This study addresses the challenge of accurately inverting articulatory movements (tongue/lip) from acoustic signals in speech production. We propose a stacked BiLSTM-CNN architecture with fixed-weight initialization, trained on multi-speaker electromagnetic articulography (EMA) data. The model leverages bidirectional LSTMs to capture temporal dynamics and 1D CNNs to enhance local articulatory feature representation. Evaluation employs a comprehensive multi-paradigm framework—speaker-dependent (SD), speaker-independent (SI), cross-dataset (CD), and cross-corpus (CC). Our key contribution is the novel fixed-weight initialization strategy, which drastically mitigates overfitting within very few training epochs and substantially improves generalization across speakers and corpora. Experiments on multi-source EMA datasets demonstrate faster convergence, superior robustness, and consistently higher accuracy than adaptive-weight baselines. This work establishes a new, interpretable, and highly generalizable paradigm for modeling speech production mechanisms and enabling high-fidelity articulatory-to-acoustic synthesis.
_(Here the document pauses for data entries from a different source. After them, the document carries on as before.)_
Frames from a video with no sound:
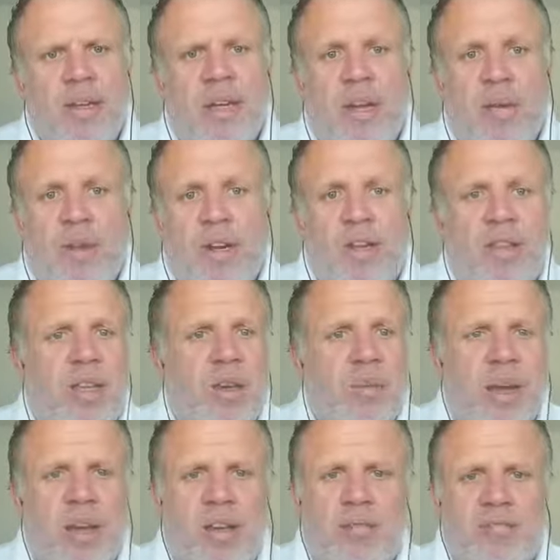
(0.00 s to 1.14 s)
And when you think
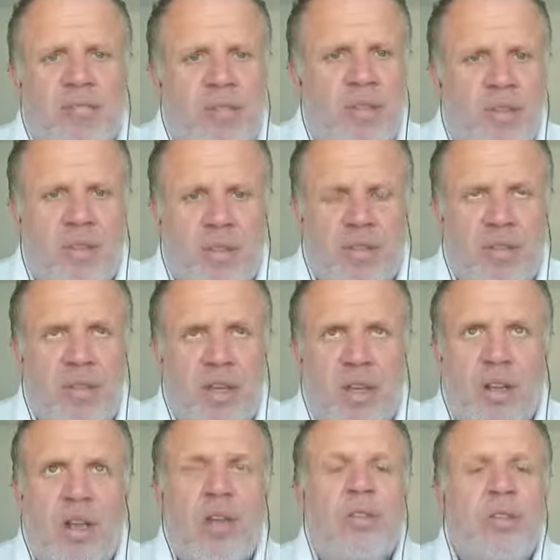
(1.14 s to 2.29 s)
about the
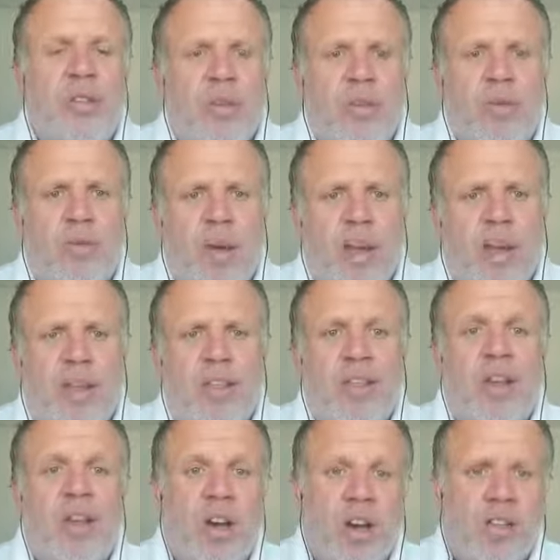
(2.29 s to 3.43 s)
clothes that you wear, the
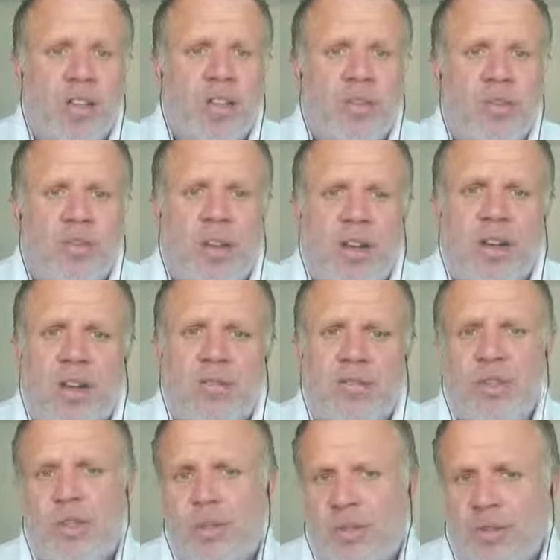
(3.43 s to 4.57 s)
car that you drive,
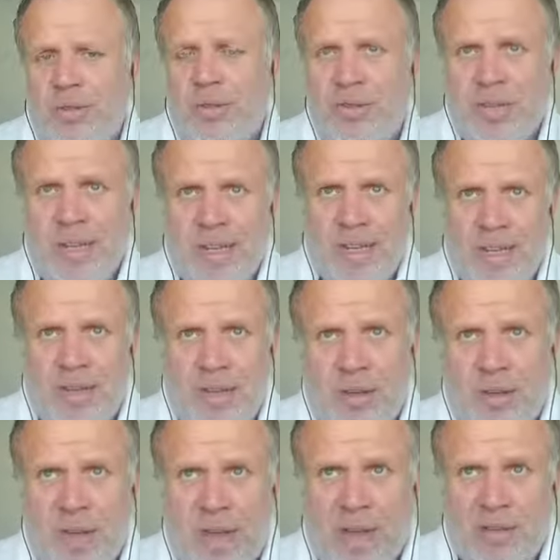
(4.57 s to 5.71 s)
the shoes that
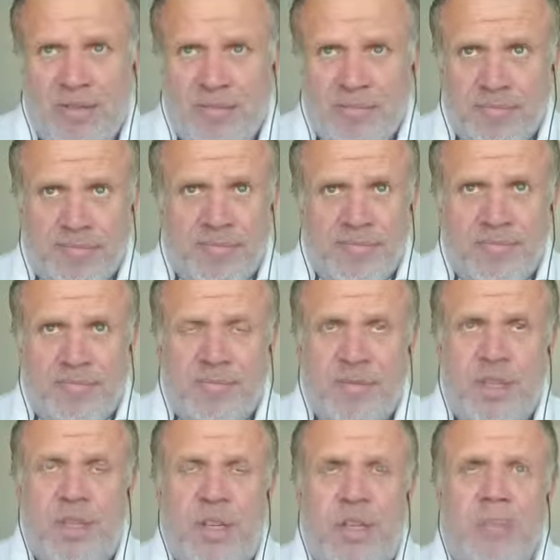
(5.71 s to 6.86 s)
you have,
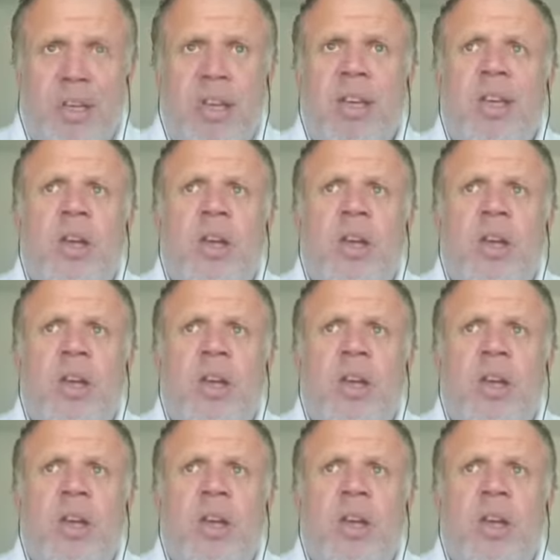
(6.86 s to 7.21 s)
excuse me,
Speech production is a complex sequential process which involve the coordination of various articulatory features. Among them tongue being a highly versatile active articulator responsible for shaping airflow to produce targeted speech sounds that are intellectual, clear, and distinct. This paper presents a novel approach for predicting tongue and lip articulatory features involved in a given speech acoustics using a stacked Bidirectional Long Short-Term Memory (BiLSTM) architecture, combined with a one-dimensional Convolutional Neural Network (CNN) for post-processing with fixed weights initialization. The proposed network is trained with two datasets consisting of simultaneously recorded speech and Electromagnetic Articulography (EMA) datasets, each introducing variations in terms of geographical origin, linguistic characteristics, phonetic diversity, and recording equipment. The performance of the model is assessed in Speaker Dependent (SD), Speaker Independent (SI), corpus dependent (CD) and cross corpus (CC) modes. Experimental results indicate that the proposed model with fixed weights approach outperformed the adaptive weights initialization with in relatively minimal number of training epochs. These findings contribute to the development of robust and efficient models for articulatory feature prediction, paving the way for advancements in speech production research and applications.